How to refinance

How to refinance

author: HaylexCox

By HaylexCox

If you have multiple debts you want to make more affordable, refinancing can be an option.

You might also consider it if you just want to simplify your outgoings. But what exactly is refinancing and how does it work? We take a closer look.

Debt consolidation

You may be more familiar with refinancing under its other name – debt consolidation. Essentially, it means to pay off your current debts with a new loan that comes with terms that are more manageable for you.

Refinancing is a term more commonly used in the US, while in the UK we tend to say debt consolidation. But they’re both pretty much the same thing. So, how do they work?

How do you consolidate your debts?

There are a few ways of refinancing, or consolidating, your debts. One way is to take out a loan worth the total of your other unsecured loans and credit cards when you add up the balances. You would then pay these off with your new loan.

The benefit of this is that rather than making several different payments a month, you make just one. But another reason why some borrowers choose this option is that they may be able to get a better interest rate on their new loan than they’re currently paying on their other debts, which could make their monthly payments cheaper.

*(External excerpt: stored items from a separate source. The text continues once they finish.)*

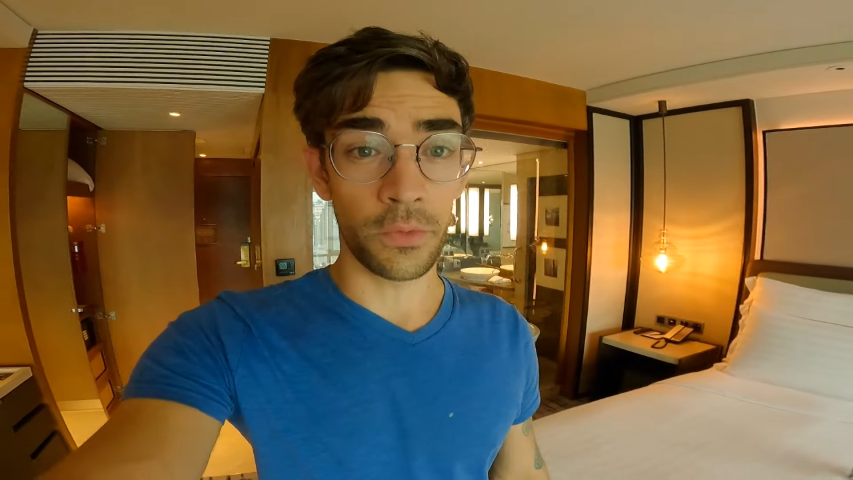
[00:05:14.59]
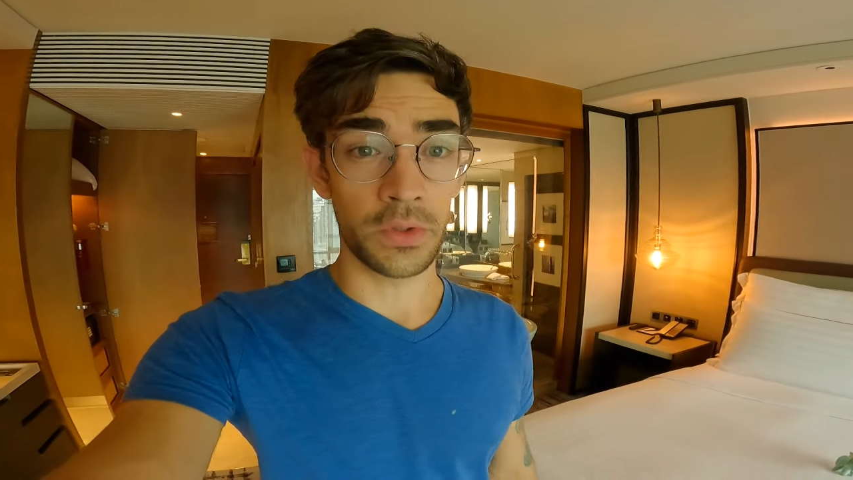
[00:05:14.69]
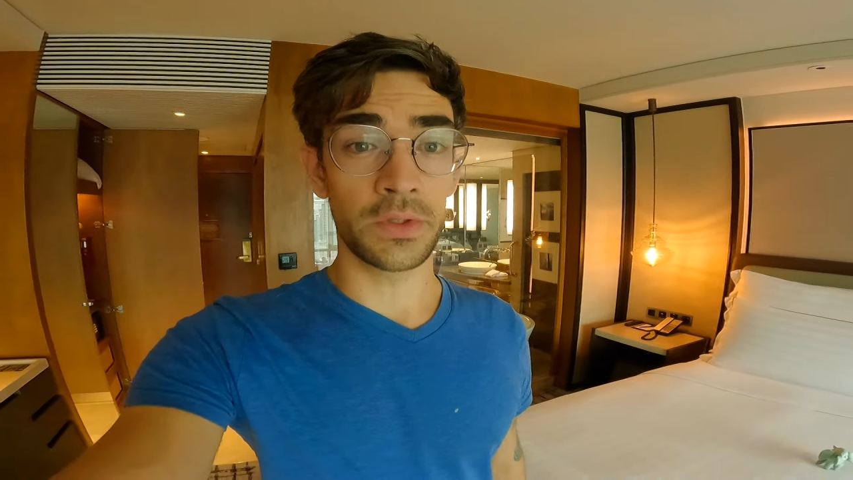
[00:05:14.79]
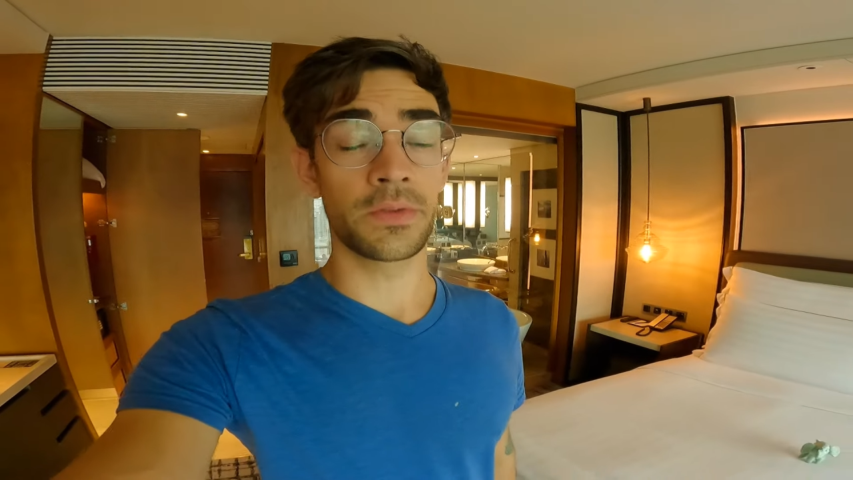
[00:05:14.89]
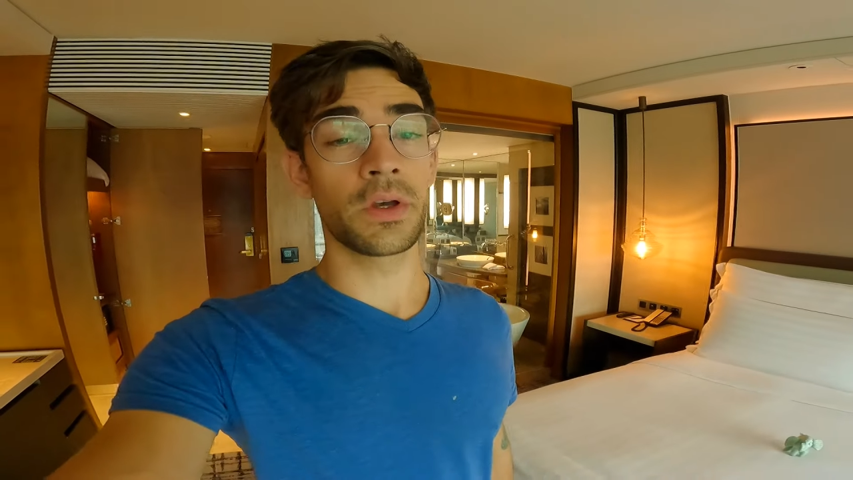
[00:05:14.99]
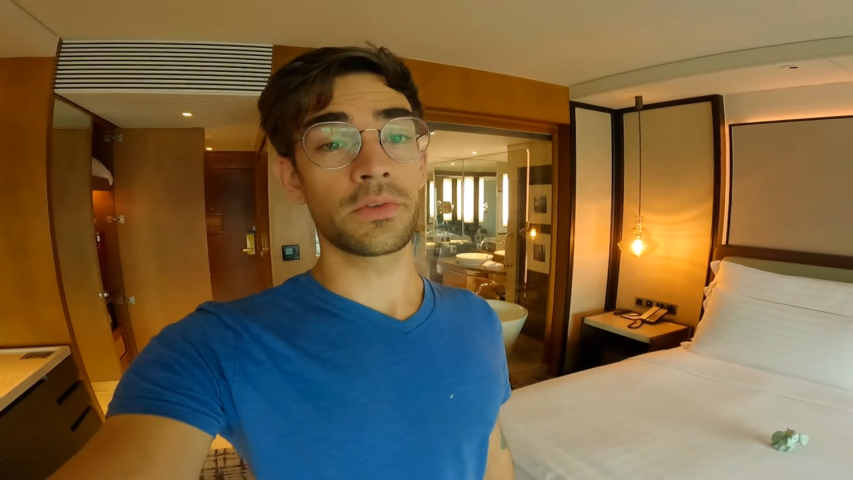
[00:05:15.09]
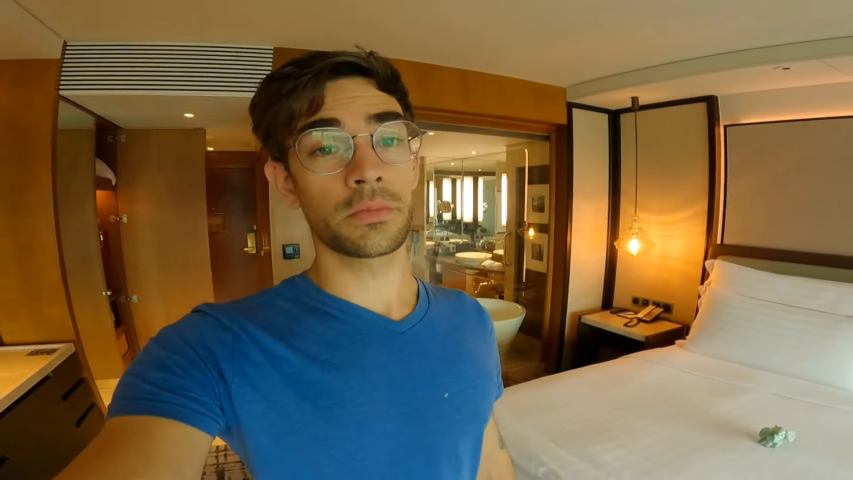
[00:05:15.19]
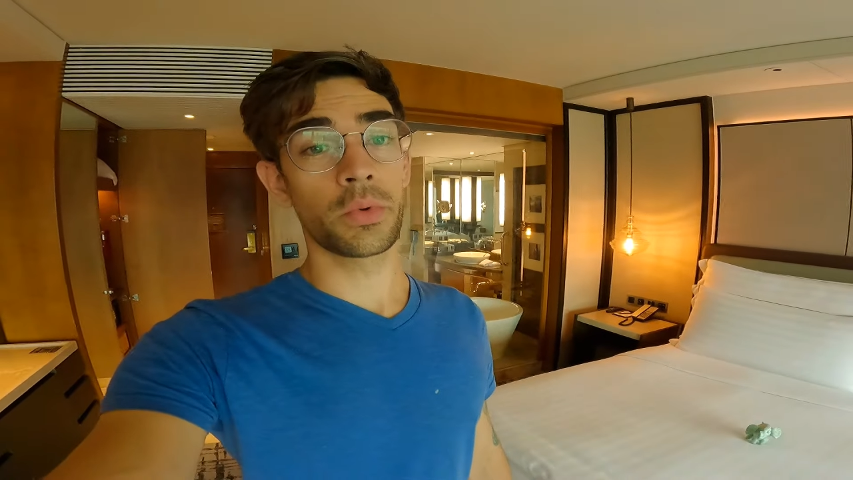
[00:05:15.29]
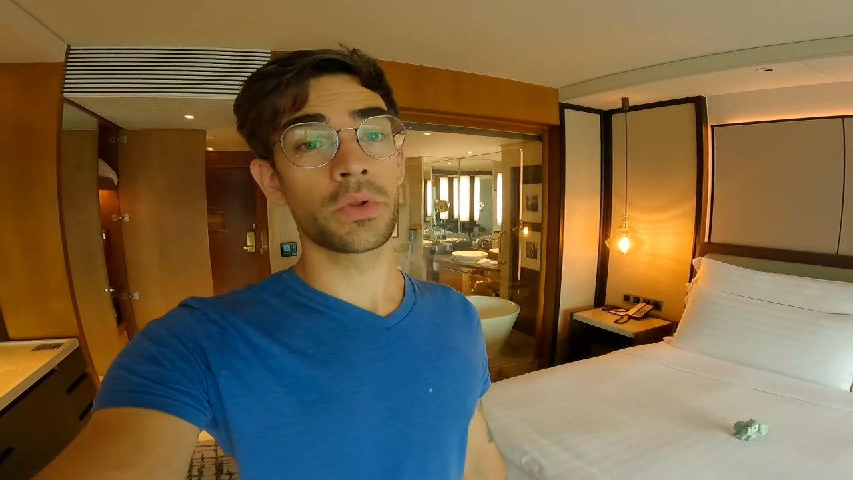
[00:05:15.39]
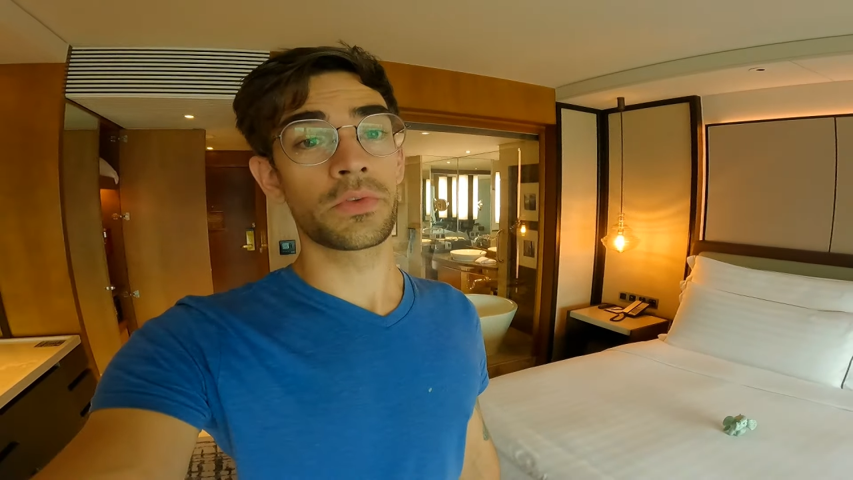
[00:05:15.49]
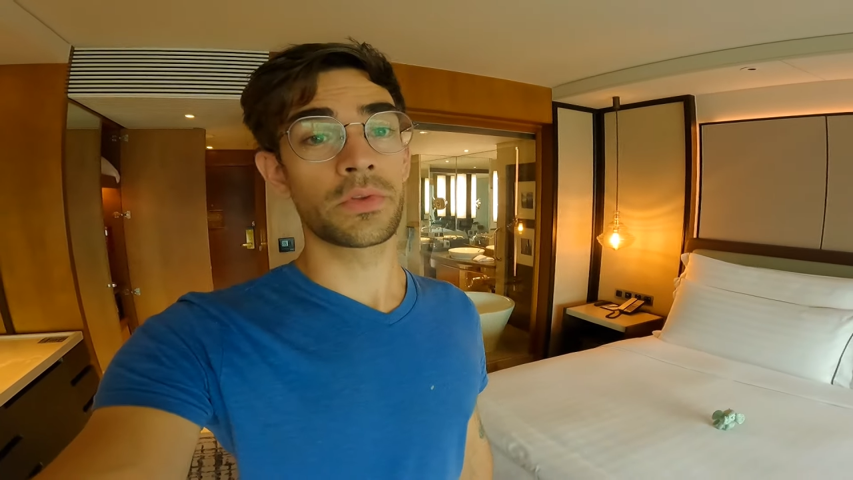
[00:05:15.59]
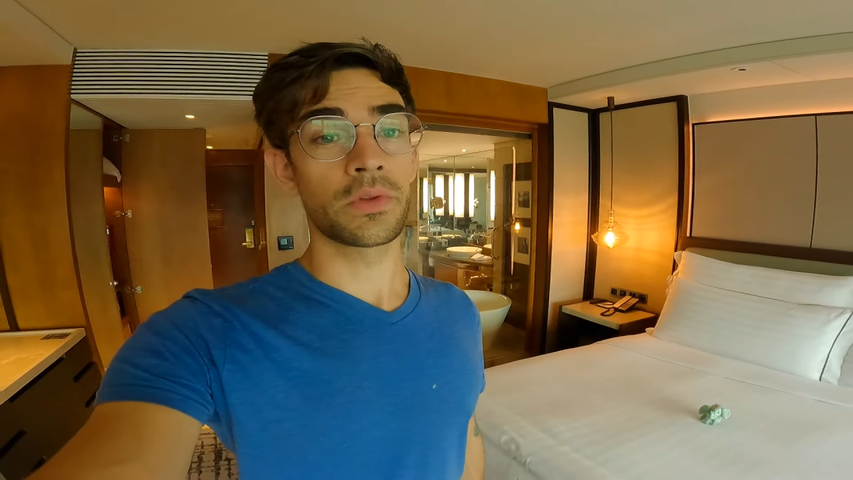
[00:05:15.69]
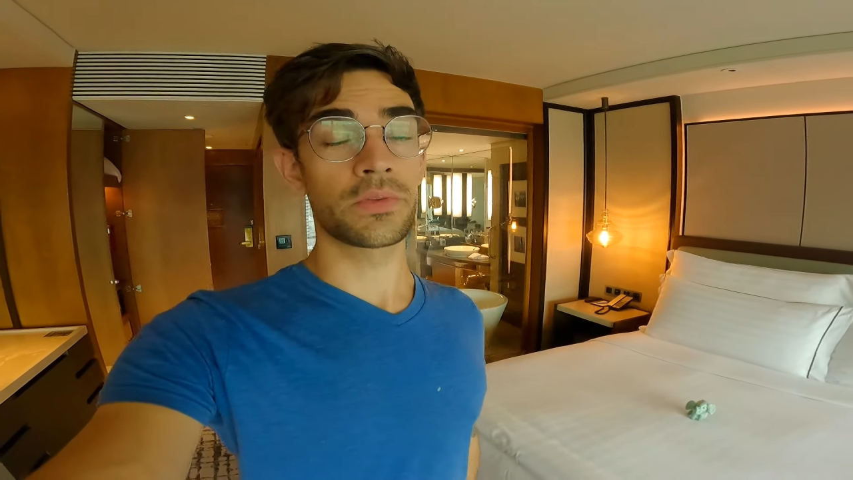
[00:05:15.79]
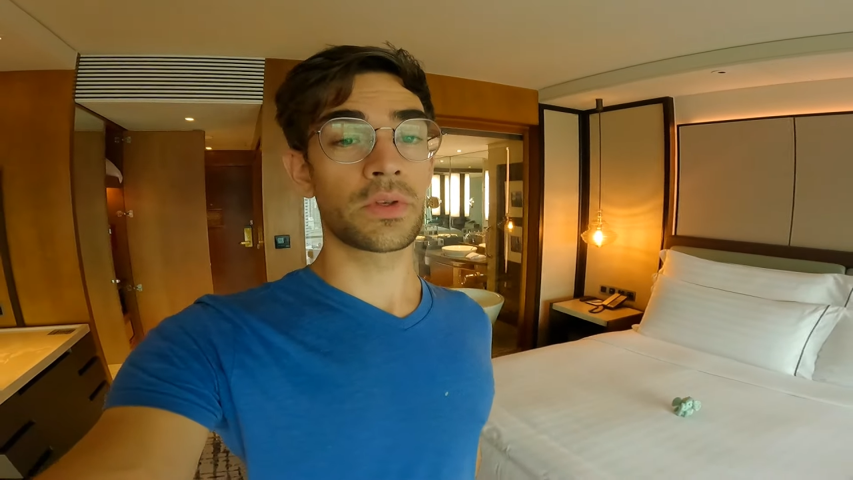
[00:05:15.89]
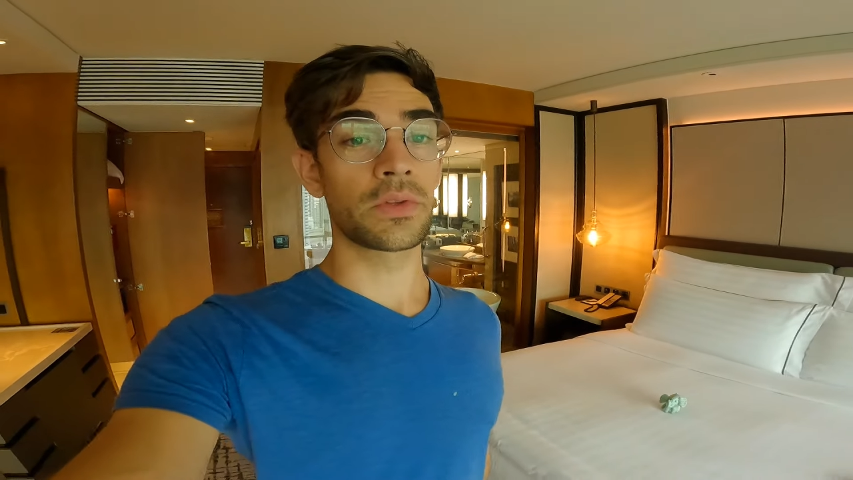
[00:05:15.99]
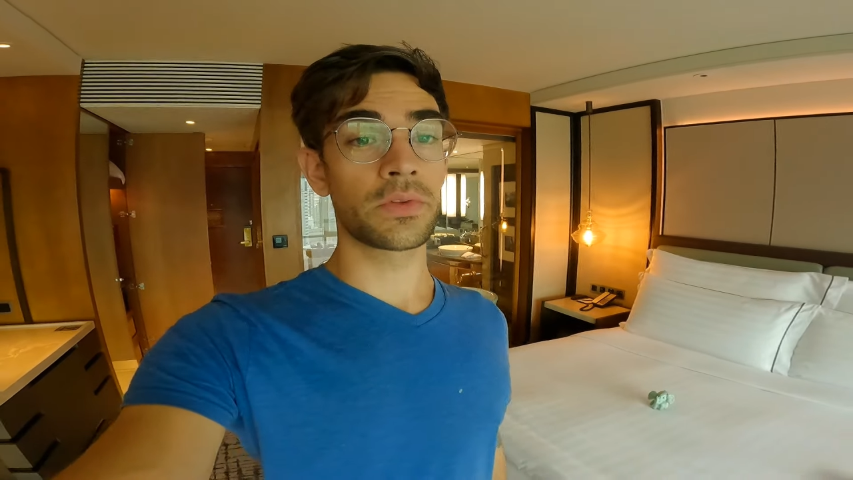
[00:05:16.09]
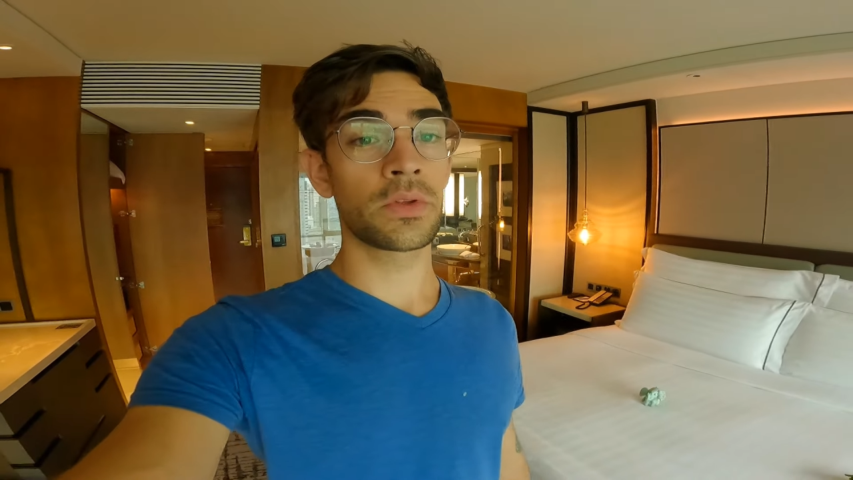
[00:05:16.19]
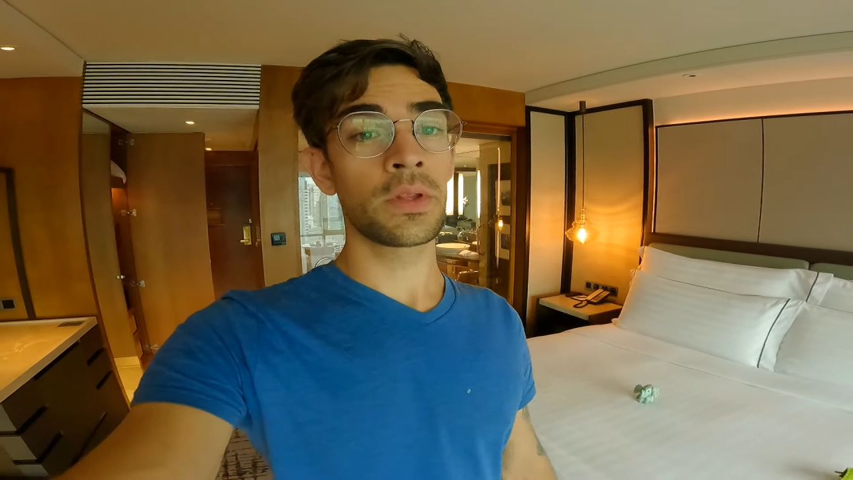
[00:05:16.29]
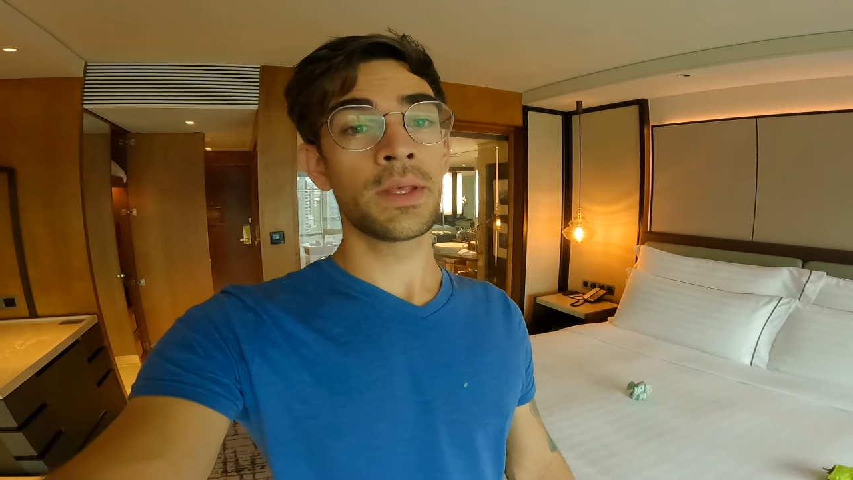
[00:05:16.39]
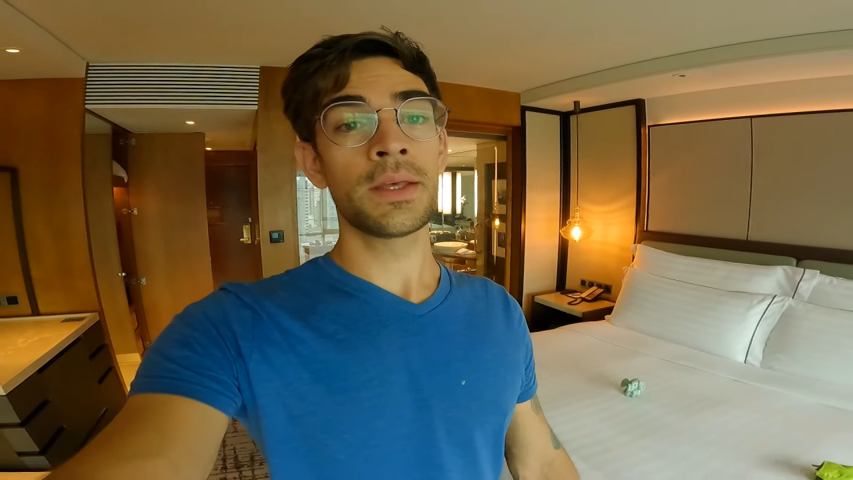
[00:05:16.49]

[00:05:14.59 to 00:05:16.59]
14,000 points in the States.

In most cases, the type of loan used to consolidate debts is a homeowner loan. This is secured to your property, which can mean the interest is more affordable than it would be on other types of borrowing. However, on the flipside, if you miss a payment or stop making them, your lender has the right to repossess your property.

And although the interest rate on a homeowner loan might be lower than on a personal loan, because you are making payments for longer you may end up paying more interest in the long-run than you would have by sticking to your original agreement.

Alternatively, you could take out a personal loan. This is not secured to your home so the interest rate might be higher. You’ll also have a shorter time in which to pay the money back, which means you’re unlikely to be able to borrow as much as you would with a homeowner loan.

Balance transfer

Another way of consolidating your debts is to take out either a balance or money transfer card. Neither of these would need to be secured to your home, which can make them a less risky borrowing option.

With a balance transfer card, the clue’s in the name. You transfer the outstanding balances on your current credit and store cards to the new card and then make just one payment a month towards this.

Some balance transfer cards come with an introductory offer of 0% interest. If you successfully manage to clear your entire balance in this time, you won’t have to pay a penny in interest.

A money transfer card, meanwhile, transfers a lump sum of cash into your current account. You can then use this to pay off your credit card, store card and overdraft balances or any personal loans you’ve taken out.

Money transfer cards can also come with a 0% interest period. However, with both balance transfer and money transfer cards, there can be a fee when you make the original transfer.

Which option’s best?

It all depends on what your needs are. If the total value of your outstanding debts is quite large, a homeowner loan will most likely provide you with a bigger lump sum than either a balance or money transfer card. However, there’s unlikely to be an interest-free period, and your home will be at risk if you stop making your payments.

Balance and money transfer cards aren’t the best option if you’re looking to consolidate larger debts. But if you just want to simplify your payments and hopefully reduce your monthly outgoings, they could help you do just that.

If the value of your outstanding debts is very large and you’re struggling to make your repayments – or you’ve already stopped making them – debt consolidation in any form right not be best for you right now. Instead, it’s worth seeking the help of a financial advisor or debt charity and seeing what steps to take next.

Disclaimer: All information and links are correct at the time of publishing.